Like any other fish they have their moments of great color and moments of drab.


----------



## GEOST (Sep 26, 2007)

In the US, I have seen them from the following collection points:
Sibwesa, Kabogo, Mabilibili and Msalaba.

Our friends from the EU have received moshis from Mahale (supposedly the most yellow), which I've never seen in person besides from pictures on the forums.

I agree with EK, the ones I've seen in the US are mostly dark brown, with orange to yellow with some dominant M or F standing out. Although I have not seen thousands of moshis they all look the same regardless of collection point IMO. I personally like the dark colored ones but they change their color a lot. Hope this helps.


----------



## Troph45 (Dec 18, 2008)

now those of Mpimbwe can spend very yellow to very dark.



female dominated and incubated dominant.


----------



## txfront (Sep 27, 2007)

I think i actually prefer the saddleback look. It gives a nice contrast, like the Chimba Famula's

Nice fish


----------



## Longstocking (Aug 26, 2003)

Mine are light bulbs....

I've been wondering the same thing... I've heard the ones from mahale and Sibwesas are the best....

but I look at pictures and they look like mine. Mine are "orange moshi" from kabogo.

I'm beginning to think there are no variations of moshi. Just different ways to sell them.


----------



## GEOST (Sep 26, 2007)

Longstocking I think you are correct about the marketing! My group are orange moshi kabogo as well. When I first received them, they were yellow/orange and now they brownish to yellow. The dominant male and female is mostly yellow - orange, the remaining are brownish.


----------



## eklikewhoa (Jul 11, 2006)

I had a male that was kept by himself in a 10g while it bulked back up and it would go from school bus yellow to dirt brown in an instant then right back..


----------



## daniel4832 (May 8, 2004)

Troph45 are these pictures of "moshi yellows" or "saddlebacks"? I'm asking because my fish look like your fish but were sold to me as "saddlebacks".
Thanks,
Daniel


----------



## axelfloyd (Apr 29, 2009)

hello
These are P. sp. Moshi Yellow kept in Mahale and their children 
male

spawning time

juvis


----------



## Troph45 (Dec 18, 2008)

Yes I have the Yellow moshi moshi also Yellow Mabilibili and as you said not differ depending whether the male dominates the tray ect ... photos Mabilibili


----------



## daniel4832 (May 8, 2004)

daniel4832 said:


> Troph45 are these pictures of "moshi yellows" or "saddlebacks"? I'm asking because my fish look like your fish but were sold to me as "saddlebacks".
> Thanks,
> Daniel


May I get an answer please!!!
Thanks,
Daniel


----------



## Troph45 (Dec 18, 2008)

Yes, sent Petrochromis sp. moshi Yellow Mpimbwe.

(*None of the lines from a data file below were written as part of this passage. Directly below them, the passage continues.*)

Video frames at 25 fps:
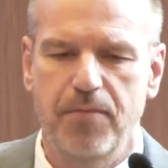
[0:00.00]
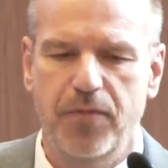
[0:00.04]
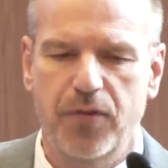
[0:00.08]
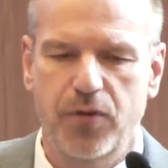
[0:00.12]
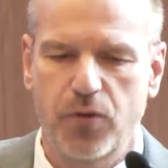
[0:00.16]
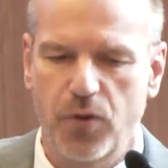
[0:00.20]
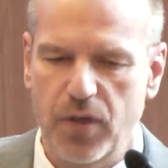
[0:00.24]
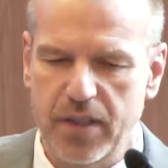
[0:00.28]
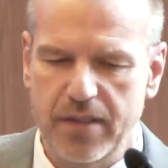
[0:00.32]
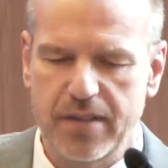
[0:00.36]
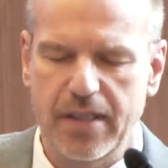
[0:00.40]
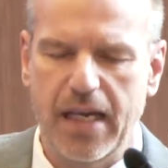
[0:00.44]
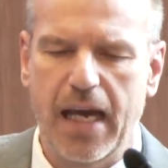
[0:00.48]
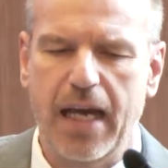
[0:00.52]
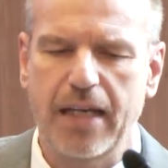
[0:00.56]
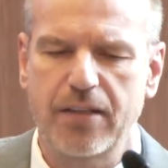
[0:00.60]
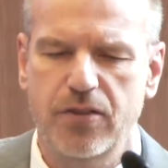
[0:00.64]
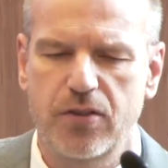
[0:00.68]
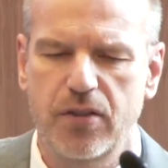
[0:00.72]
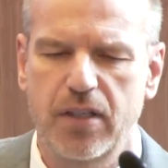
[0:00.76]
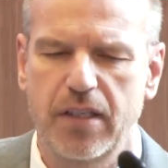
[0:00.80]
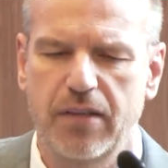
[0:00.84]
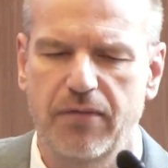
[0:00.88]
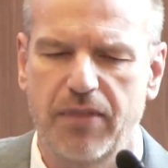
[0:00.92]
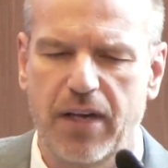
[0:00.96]
So it's
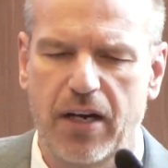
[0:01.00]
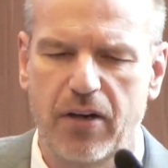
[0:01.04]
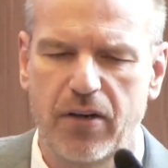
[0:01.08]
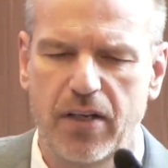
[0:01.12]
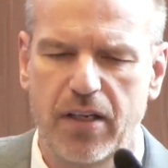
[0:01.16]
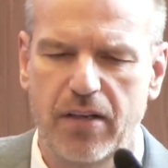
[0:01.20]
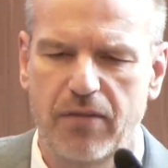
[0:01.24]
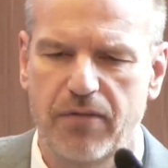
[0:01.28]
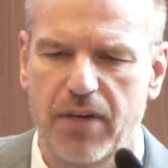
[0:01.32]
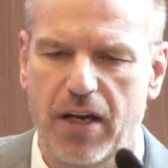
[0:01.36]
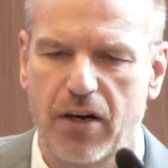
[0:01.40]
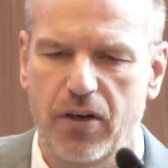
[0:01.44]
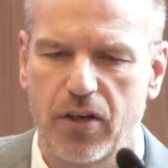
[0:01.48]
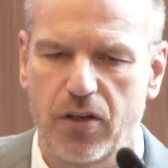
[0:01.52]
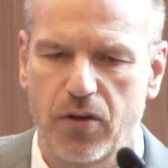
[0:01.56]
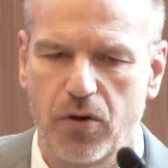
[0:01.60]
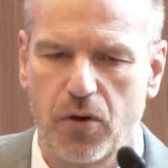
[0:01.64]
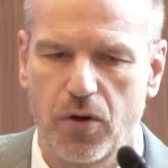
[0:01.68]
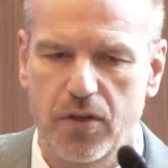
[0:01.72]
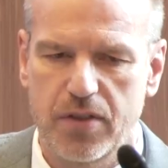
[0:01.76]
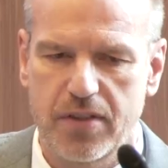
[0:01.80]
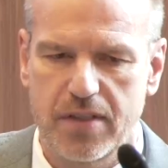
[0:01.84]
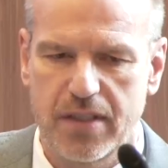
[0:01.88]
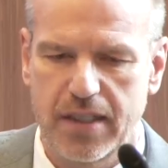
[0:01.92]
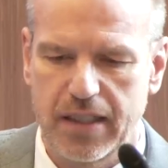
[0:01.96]
actually very, very
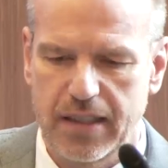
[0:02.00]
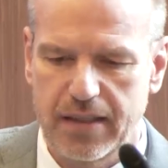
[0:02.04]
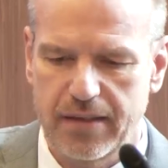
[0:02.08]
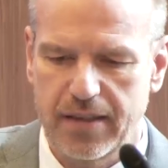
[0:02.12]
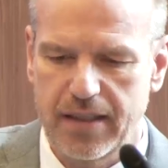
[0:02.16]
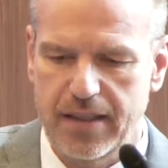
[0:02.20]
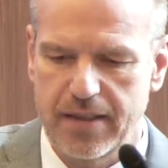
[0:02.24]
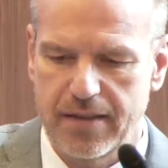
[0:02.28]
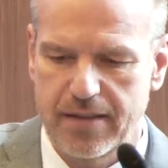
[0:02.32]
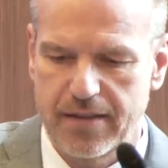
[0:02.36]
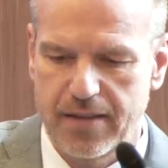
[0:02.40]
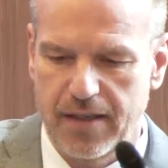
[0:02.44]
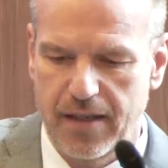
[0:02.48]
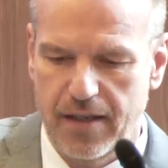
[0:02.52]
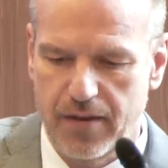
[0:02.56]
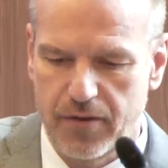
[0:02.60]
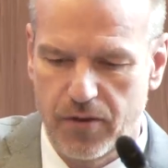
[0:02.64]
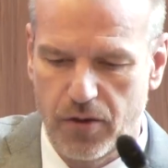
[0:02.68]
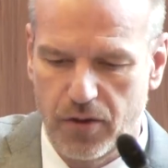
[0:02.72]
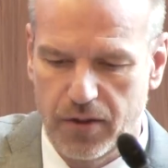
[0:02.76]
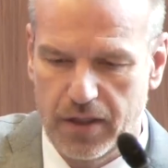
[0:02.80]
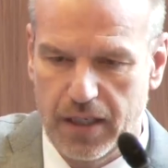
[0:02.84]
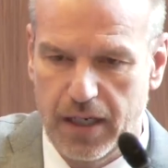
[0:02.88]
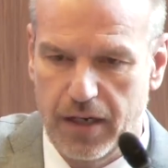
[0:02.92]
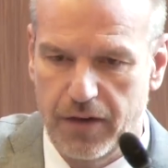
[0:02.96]
costly, these
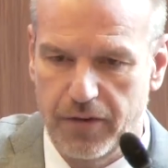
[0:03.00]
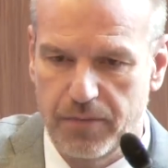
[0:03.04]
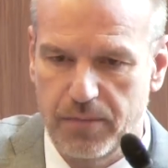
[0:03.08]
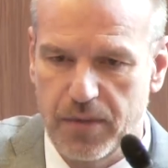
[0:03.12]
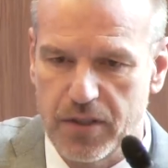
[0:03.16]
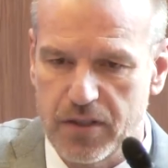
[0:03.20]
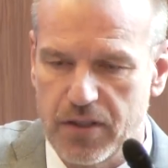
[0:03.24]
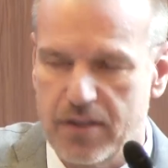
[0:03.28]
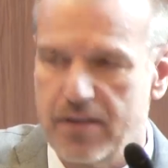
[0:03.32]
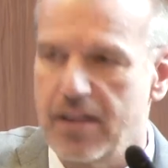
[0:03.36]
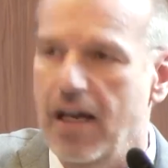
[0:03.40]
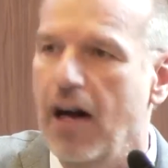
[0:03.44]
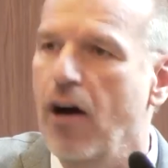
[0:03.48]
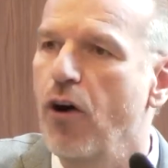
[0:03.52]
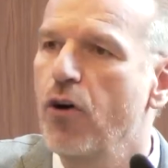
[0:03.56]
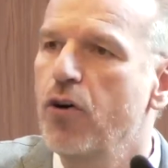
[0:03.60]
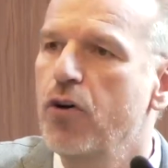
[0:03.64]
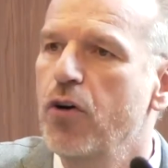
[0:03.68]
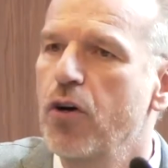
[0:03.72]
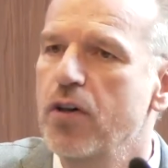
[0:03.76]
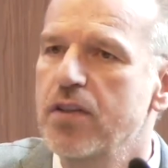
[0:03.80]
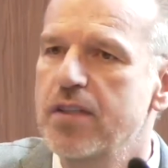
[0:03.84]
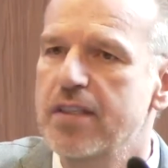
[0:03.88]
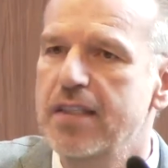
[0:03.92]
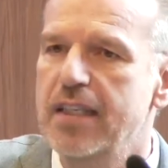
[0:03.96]
non-tariff measures. How
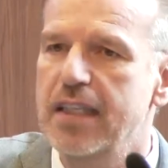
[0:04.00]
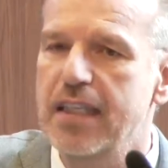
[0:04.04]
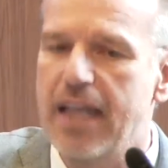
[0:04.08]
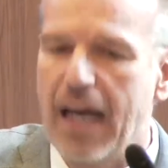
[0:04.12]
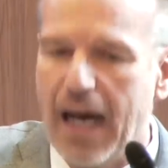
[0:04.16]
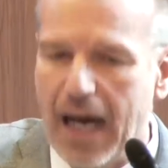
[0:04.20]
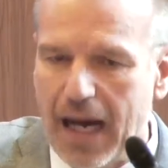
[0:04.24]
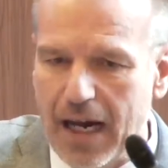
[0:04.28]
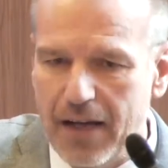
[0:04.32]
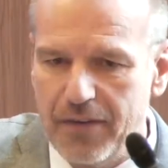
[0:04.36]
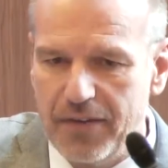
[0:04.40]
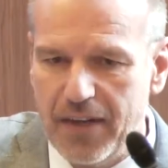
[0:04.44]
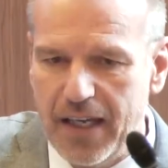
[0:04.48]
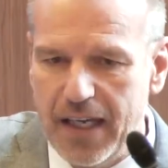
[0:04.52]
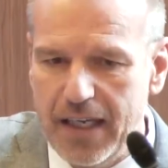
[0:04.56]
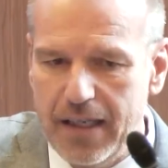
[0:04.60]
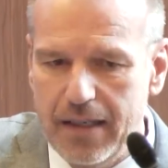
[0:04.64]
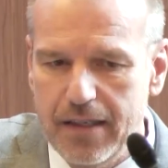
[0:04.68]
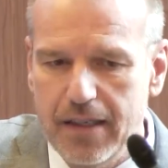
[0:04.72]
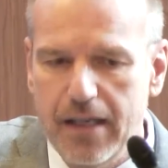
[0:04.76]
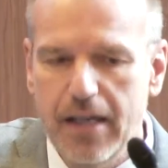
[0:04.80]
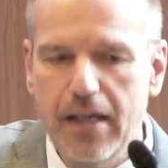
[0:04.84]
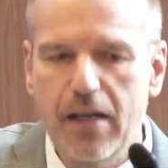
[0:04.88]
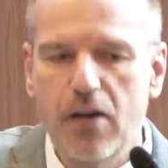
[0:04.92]
costly are they?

Others sold his Petrochromis as ephippium and I think as far as sp. moshi are ephippium 
As with the photo next Petrochromis ephippium Kigoma.


----------



## peterp63 (May 5, 2009)

This topic has come up in a few different forums. I think the acceptable concensus is that all Moshi can be grouped together with no real variants and the different collection points that are advertised are insignificant..... although that saddleback looks awfully like some of my Moshi... :-?


----------



## frschul (Mar 10, 2004)

My 6 WC Moshi look exactly like yours Troph45 (the first 3 photos)...
And yes they have changed colors from brown to yellow.... and then back to brown.
Most of the time they stay in the brown color... I will try to study why ???? 
I don't know if this is caused by the bully of the tank.... Petro Longola Male who
is at least 2 inches bigger than the largest Moshi.... I wish I could take photos..
All I have is a Nikon CoolPix 8700 8.0 Mega Pixels with a remote flash... 
I just don't know how to use the darn thing....


----------



## Longstocking (Aug 26, 2003)

I'm not so sure there aren't variants... I just can't see how...

"moshi"
ephippium
and
Saddlebacks

Could all look so similar....

If you take a look at this link :

http://tanganyika-cichlids.com/petrochromis2.htm

There are variants....


----------



## Troph45 (Dec 18, 2008)

Even in the lake I saw the photos are very yellow males and females brown, now when they are dominated by another Petro is there that the dominant male who is completely yellow. 
Or maybe you need very large tanks more than 4 meters long. 
Mine are currently in a 1400 liters with sp. Kasumba Halemba then go in a tank of 5 m by 0.80 and 0.65 in height. 
A small picture of my male that dominates this tray.



Petit moshi Mpimbwe


----------